Fa meno rabbia, il Renzie, da quando sta lavorando per il suo yogurt. Perché, mi chiedo. Fino all’altro ieri non si tollerava la sua immagine in TV e oggi si seguono intere sue interviste. Più ordini di motivi, credo.
Per la svolta repentina coi cinquestelle che ha fregato l’altro Matteo? Un po’ sì. Ha dato lui la linea al PD quando nella famosa intervista da Fazio ha buttato a mare l’intesa che avrebbe potuto risparmiarci il governo giallo-verde. Poi, però, anche per suoi interessi di bottega, quella linea l’ha fatta svoltare. Ha fatto e disfatto e infine, non contento di un partito ameba che, pur riottosamente, riusciva a manovrare se n’è sfilato. È il suo stile, ma adesso dà meno noia. Forse perché un bullo ha più personalità di un mollusco?
Per lo spauracchio a immagine dell’altro Matteo? Un po’ sì. Rosari branditi, cubiste che ballano l’inno nazionale, richieste di pieni poteri, non se ne poteva più.
Ma mi suggestiona un’ipotesi di facile psicologia. Parafrasando Gaber, si aveva più timore di Renzi in me che di Renzi in sé.
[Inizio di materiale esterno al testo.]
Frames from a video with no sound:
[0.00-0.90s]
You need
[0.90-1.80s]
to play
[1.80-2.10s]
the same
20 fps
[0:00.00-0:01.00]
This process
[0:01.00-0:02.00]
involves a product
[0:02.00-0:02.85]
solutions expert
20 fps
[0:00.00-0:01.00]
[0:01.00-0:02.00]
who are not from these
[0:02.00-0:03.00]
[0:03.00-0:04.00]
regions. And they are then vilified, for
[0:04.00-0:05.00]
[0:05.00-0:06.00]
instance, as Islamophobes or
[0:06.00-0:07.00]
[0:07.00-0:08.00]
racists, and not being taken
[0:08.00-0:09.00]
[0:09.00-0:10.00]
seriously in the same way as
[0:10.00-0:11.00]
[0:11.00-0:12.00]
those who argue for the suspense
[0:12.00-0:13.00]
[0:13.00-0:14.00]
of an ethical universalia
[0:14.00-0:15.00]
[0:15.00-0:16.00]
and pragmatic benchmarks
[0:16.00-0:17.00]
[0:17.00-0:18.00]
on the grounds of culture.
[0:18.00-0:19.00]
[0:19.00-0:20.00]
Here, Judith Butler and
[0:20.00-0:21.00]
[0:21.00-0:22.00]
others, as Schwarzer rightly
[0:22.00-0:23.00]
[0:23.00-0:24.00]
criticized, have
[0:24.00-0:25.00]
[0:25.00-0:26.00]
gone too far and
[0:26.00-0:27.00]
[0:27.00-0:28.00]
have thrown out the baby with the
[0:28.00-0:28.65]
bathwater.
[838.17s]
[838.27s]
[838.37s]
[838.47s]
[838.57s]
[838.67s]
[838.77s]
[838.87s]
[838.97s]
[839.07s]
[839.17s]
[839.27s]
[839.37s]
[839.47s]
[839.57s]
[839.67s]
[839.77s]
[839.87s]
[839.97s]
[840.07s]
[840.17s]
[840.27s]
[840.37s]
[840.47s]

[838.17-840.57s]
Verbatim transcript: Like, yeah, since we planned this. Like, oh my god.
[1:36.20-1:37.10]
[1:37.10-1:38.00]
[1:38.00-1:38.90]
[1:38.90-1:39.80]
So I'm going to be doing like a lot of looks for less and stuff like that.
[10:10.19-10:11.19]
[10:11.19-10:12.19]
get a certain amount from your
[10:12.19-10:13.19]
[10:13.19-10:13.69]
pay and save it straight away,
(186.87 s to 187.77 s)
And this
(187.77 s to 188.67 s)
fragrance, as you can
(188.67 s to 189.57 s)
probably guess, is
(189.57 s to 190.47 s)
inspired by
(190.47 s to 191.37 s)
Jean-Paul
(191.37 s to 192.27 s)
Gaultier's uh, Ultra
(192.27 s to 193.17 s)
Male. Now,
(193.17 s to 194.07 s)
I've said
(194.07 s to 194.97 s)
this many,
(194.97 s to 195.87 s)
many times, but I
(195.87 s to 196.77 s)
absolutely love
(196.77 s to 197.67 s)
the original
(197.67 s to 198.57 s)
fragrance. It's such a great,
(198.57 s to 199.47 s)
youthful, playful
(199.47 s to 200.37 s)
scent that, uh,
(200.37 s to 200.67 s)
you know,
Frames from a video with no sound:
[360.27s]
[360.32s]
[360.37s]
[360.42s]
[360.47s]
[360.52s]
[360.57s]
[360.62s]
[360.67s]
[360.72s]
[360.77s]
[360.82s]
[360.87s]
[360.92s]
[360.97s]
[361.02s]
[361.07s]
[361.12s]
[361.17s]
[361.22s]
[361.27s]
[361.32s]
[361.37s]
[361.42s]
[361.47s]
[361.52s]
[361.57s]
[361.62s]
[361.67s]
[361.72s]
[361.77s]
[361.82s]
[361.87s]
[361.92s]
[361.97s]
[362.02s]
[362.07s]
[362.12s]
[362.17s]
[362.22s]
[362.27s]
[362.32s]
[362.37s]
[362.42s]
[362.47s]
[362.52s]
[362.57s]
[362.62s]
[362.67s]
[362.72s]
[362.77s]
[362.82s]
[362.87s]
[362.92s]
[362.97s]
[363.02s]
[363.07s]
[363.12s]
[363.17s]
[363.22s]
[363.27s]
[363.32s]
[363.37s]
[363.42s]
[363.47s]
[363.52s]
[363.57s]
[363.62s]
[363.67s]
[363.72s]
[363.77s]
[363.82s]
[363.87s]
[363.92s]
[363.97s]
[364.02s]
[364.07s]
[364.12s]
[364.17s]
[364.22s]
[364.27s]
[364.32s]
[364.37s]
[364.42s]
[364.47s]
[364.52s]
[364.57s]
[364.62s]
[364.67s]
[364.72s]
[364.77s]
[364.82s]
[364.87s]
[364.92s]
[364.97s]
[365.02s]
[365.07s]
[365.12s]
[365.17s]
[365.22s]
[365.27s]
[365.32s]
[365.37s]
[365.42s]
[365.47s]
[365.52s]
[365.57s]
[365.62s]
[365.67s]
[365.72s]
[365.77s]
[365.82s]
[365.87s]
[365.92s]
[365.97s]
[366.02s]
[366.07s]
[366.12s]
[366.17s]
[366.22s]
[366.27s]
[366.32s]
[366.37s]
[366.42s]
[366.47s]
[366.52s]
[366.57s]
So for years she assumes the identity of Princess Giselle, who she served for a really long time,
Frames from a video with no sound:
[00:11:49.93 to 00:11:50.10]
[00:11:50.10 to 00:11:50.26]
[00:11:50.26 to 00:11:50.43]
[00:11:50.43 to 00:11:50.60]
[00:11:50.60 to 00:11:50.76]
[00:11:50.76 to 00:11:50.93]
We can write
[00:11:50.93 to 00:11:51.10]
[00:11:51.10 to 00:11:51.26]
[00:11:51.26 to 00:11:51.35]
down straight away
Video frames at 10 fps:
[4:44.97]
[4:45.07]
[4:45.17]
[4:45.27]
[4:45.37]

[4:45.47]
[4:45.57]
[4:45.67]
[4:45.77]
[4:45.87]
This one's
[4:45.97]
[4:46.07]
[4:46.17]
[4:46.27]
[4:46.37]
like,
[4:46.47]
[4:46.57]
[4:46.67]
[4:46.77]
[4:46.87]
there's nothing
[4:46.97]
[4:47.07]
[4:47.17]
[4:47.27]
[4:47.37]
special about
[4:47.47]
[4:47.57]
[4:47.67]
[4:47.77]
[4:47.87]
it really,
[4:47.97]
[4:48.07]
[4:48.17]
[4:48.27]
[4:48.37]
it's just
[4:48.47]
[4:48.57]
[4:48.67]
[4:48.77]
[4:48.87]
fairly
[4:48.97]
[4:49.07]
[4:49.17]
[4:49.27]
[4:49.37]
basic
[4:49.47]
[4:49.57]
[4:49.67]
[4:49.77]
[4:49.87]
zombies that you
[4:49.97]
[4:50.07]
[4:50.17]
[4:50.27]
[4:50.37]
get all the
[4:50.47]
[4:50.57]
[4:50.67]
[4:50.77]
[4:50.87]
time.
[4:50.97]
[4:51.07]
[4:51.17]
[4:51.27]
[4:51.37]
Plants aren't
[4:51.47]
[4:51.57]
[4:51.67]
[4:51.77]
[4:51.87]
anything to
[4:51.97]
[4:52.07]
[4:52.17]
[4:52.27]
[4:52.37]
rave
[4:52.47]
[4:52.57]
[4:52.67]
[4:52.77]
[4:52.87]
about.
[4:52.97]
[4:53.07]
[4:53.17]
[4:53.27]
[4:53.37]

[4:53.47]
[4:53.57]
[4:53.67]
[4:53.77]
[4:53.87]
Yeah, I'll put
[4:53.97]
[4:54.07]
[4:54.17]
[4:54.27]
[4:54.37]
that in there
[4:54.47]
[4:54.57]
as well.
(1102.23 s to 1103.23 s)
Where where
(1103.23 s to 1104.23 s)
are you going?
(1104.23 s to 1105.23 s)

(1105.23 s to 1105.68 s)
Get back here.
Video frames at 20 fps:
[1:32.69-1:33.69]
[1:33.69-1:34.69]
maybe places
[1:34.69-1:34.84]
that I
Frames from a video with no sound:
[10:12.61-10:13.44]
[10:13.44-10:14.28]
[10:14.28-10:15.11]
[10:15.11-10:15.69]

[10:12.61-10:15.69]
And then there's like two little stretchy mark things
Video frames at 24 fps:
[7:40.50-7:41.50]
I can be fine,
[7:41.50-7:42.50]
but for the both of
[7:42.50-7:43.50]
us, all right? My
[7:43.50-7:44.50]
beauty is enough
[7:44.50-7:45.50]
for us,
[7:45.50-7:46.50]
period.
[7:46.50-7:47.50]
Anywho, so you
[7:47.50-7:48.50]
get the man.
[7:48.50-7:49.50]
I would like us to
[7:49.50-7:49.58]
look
Si era infilato, sgomitando, sotto un ombrello che non era il suo cercando di modificarlo, adesso se ne costruisce uno a sua misura. Questo ce lo allontana, perché al primo ombrello, in qualche strano modo, ci si era affezionati. Adesso l’alterità è garantita e rassicura. Osserviamo da fuori cosa combina.